WHAT NEEDS TO BE DONE:
For each entry below, please return its exact wording and leave out any picture.

** LISTED RECORDS follows **

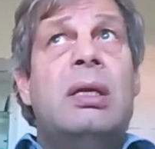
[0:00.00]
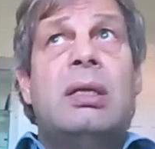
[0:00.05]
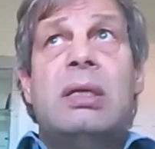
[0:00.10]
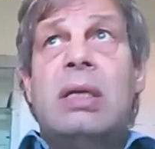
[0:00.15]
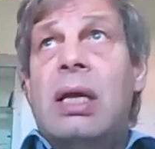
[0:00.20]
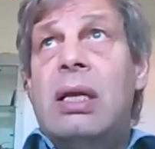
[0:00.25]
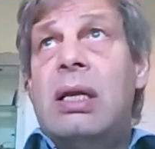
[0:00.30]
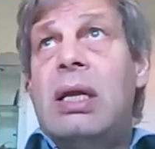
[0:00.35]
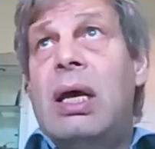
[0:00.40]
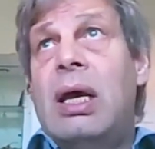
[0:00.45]

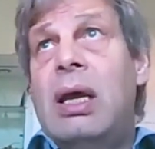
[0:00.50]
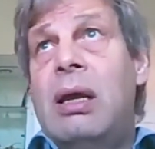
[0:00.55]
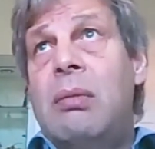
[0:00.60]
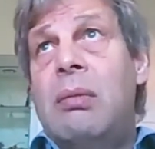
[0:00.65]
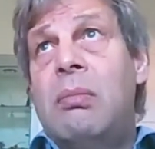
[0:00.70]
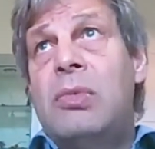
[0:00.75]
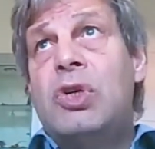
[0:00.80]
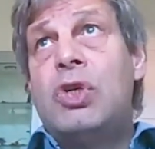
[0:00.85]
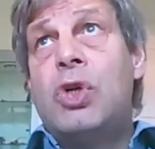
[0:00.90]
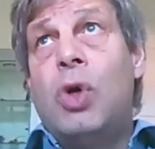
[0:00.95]
that
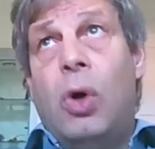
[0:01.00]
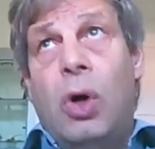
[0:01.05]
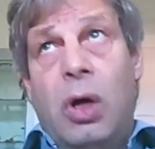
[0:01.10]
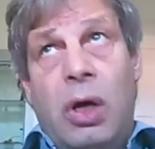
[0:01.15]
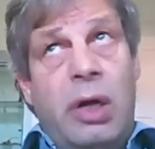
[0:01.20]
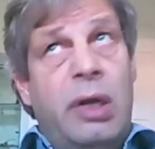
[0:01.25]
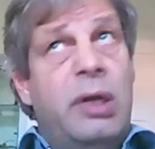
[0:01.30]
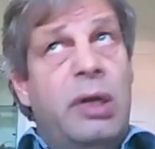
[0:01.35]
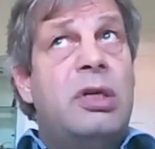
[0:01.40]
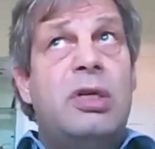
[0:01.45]
I'm
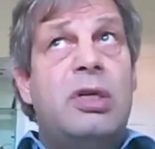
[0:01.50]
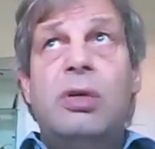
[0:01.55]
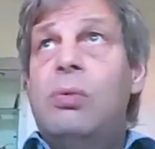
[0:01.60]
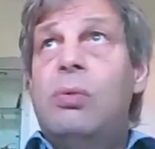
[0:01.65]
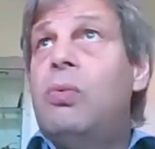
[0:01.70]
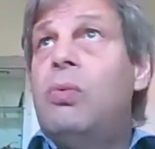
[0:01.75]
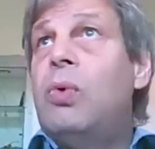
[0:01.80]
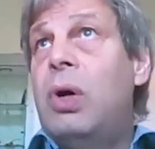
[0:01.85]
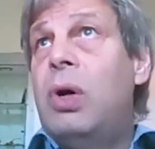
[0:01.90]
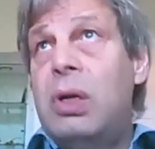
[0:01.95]
torn
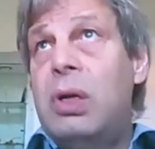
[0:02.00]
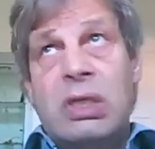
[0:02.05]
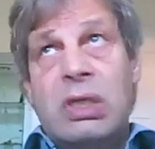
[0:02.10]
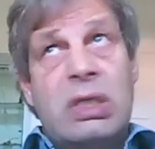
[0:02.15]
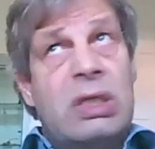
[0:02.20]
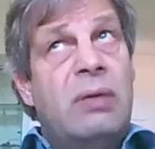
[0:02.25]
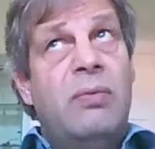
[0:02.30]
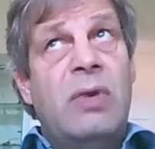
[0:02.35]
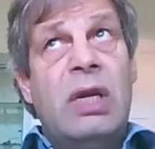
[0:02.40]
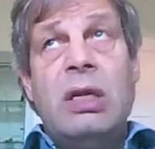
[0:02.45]
towards
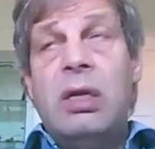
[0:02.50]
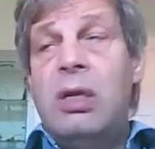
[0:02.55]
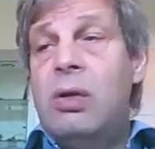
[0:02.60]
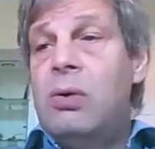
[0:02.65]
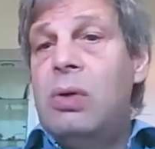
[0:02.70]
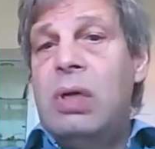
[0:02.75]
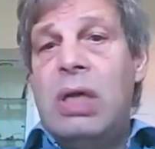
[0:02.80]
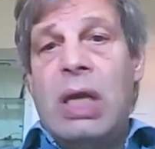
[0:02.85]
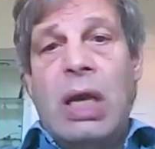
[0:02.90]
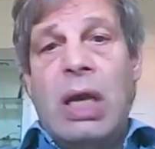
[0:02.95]
a
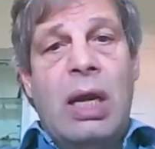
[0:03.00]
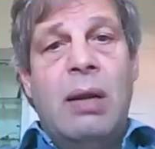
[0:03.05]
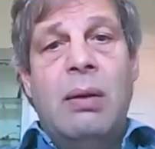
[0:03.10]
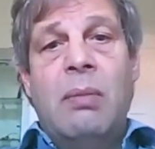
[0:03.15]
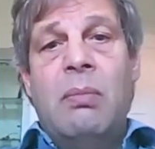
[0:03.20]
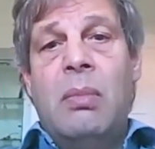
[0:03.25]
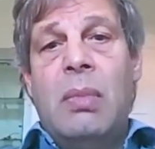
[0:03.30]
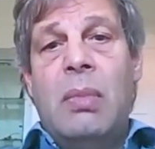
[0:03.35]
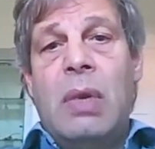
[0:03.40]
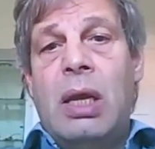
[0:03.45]
video
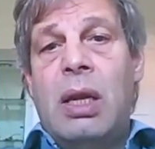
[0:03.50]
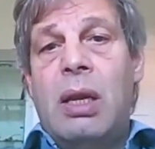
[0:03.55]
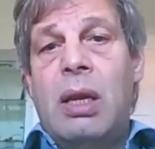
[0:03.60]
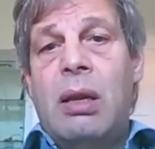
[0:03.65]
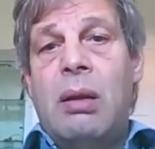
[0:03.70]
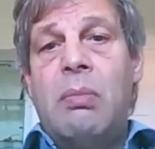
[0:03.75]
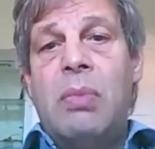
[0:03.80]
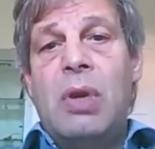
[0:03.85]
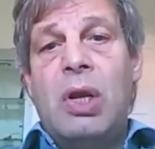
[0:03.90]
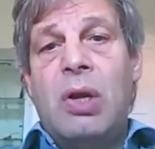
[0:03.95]
game
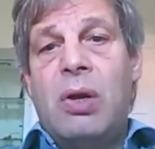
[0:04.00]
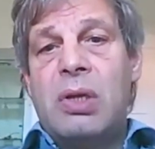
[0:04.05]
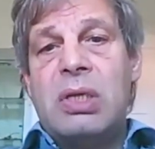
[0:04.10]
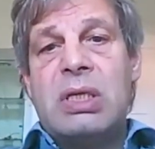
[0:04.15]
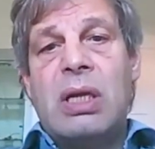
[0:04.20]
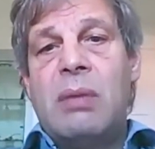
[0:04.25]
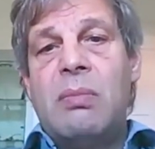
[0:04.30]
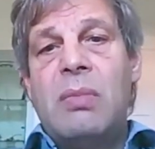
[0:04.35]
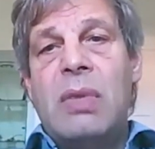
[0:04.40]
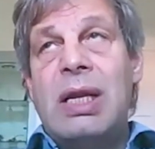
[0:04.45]
because
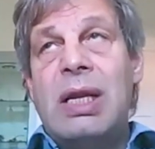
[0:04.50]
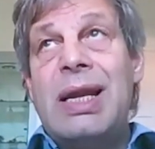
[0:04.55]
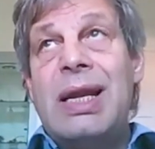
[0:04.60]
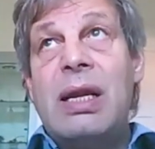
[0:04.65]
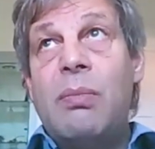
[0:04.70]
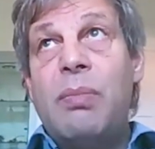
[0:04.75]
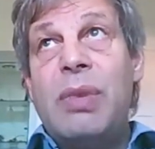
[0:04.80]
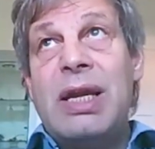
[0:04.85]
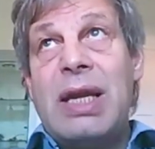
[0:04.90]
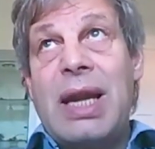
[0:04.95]
I'm a
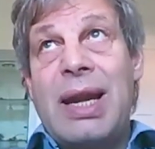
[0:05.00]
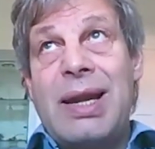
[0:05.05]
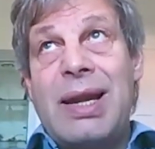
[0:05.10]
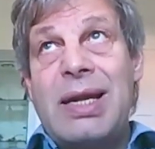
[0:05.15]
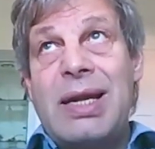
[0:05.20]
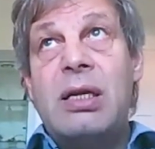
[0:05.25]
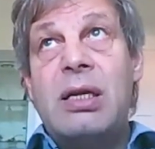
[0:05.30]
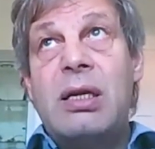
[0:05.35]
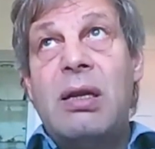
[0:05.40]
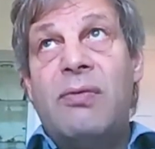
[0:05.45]
little bit
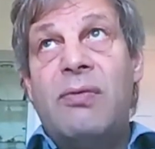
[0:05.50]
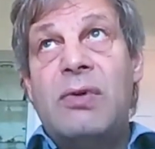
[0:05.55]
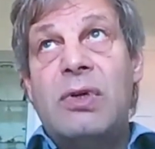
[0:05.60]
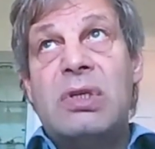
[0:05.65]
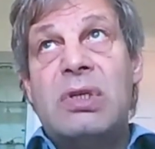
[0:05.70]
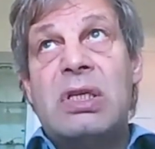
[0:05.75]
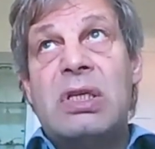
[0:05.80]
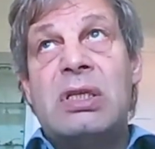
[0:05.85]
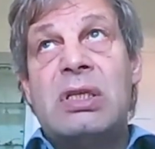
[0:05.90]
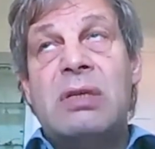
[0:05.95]
addictive to
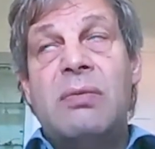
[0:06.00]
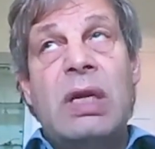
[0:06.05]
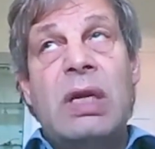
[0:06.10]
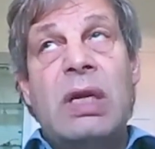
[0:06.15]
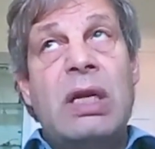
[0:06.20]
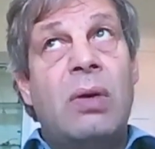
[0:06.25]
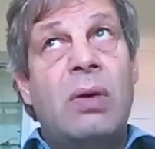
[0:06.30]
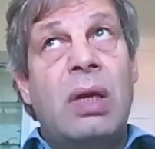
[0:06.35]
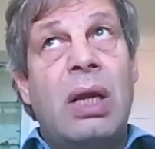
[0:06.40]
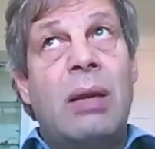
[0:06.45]
this
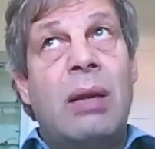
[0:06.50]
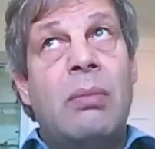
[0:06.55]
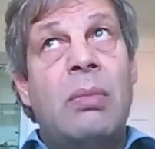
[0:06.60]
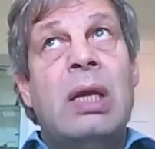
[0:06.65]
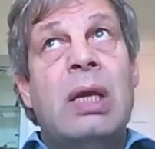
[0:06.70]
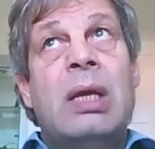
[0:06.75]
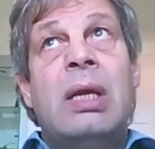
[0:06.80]
video game.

** End of LISTED RECORDS **

WRITTEN ANSWER:
[0:00.00]
[0:00.05]
[0:00.10]
[0:00.15]
[0:00.20]
[0:00.25]
[0:00.30]
[0:00.35]
[0:00.40]
[0:00.45]

[0:00.50]
[0:00.55]
[0:00.60]
[0:00.65]
[0:00.70]
[0:00.75]
[0:00.80]
[0:00.85]
[0:00.90]
[0:00.95]
that
[0:01.00]
[0:01.05]
[0:01.10]
[0:01.15]
[0:01.20]
[0:01.25]
[0:01.30]
[0:01.35]
[0:01.40]
[0:01.45]
I'm
[0:01.50]
[0:01.55]
[0:01.60]
[0:01.65]
[0:01.70]
[0:01.75]
[0:01.80]
[0:01.85]
[0:01.90]
[0:01.95]
torn
[0:02.00]
[0:02.05]
[0:02.10]
[0:02.15]
[0:02.20]
[0:02.25]
[0:02.30]
[0:02.35]
[0:02.40]
[0:02.45]
towards
[0:02.50]
[0:02.55]
[0:02.60]
[0:02.65]
[0:02.70]
[0:02.75]
[0:02.80]
[0:02.85]
[0:02.90]
[0:02.95]
a
[0:03.00]
[0:03.05]
[0:03.10]
[0:03.15]
[0:03.20]
[0:03.25]
[0:03.30]
[0:03.35]
[0:03.40]
[0:03.45]
video
[0:03.50]
[0:03.55]
[0:03.60]
[0:03.65]
[0:03.70]
[0:03.75]
[0:03.80]
[0:03.85]
[0:03.90]
[0:03.95]
game
[0:04.00]
[0:04.05]
[0:04.10]
[0:04.15]
[0:04.20]
[0:04.25]
[0:04.30]
[0:04.35]
[0:04.40]
[0:04.45]
because
[0:04.50]
[0:04.55]
[0:04.60]
[0:04.65]
[0:04.70]
[0:04.75]
[0:04.80]
[0:04.85]
[0:04.90]
[0:04.95]
I'm a
[0:05.00]
[0:05.05]
[0:05.10]
[0:05.15]
[0:05.20]
[0:05.25]
[0:05.30]
[0:05.35]
[0:05.40]
[0:05.45]
little bit
[0:05.50]
[0:05.55]
[0:05.60]
[0:05.65]
[0:05.70]
[0:05.75]
[0:05.80]
[0:05.85]
[0:05.90]
[0:05.95]
addictive to
[0:06.00]
[0:06.05]
[0:06.10]
[0:06.15]
[0:06.20]
[0:06.25]
[0:06.30]
[0:06.35]
[0:06.40]
[0:06.45]
this
[0:06.50]
[0:06.55]
[0:06.60]
[0:06.65]
[0:06.70]
[0:06.75]
[0:06.80]
video game.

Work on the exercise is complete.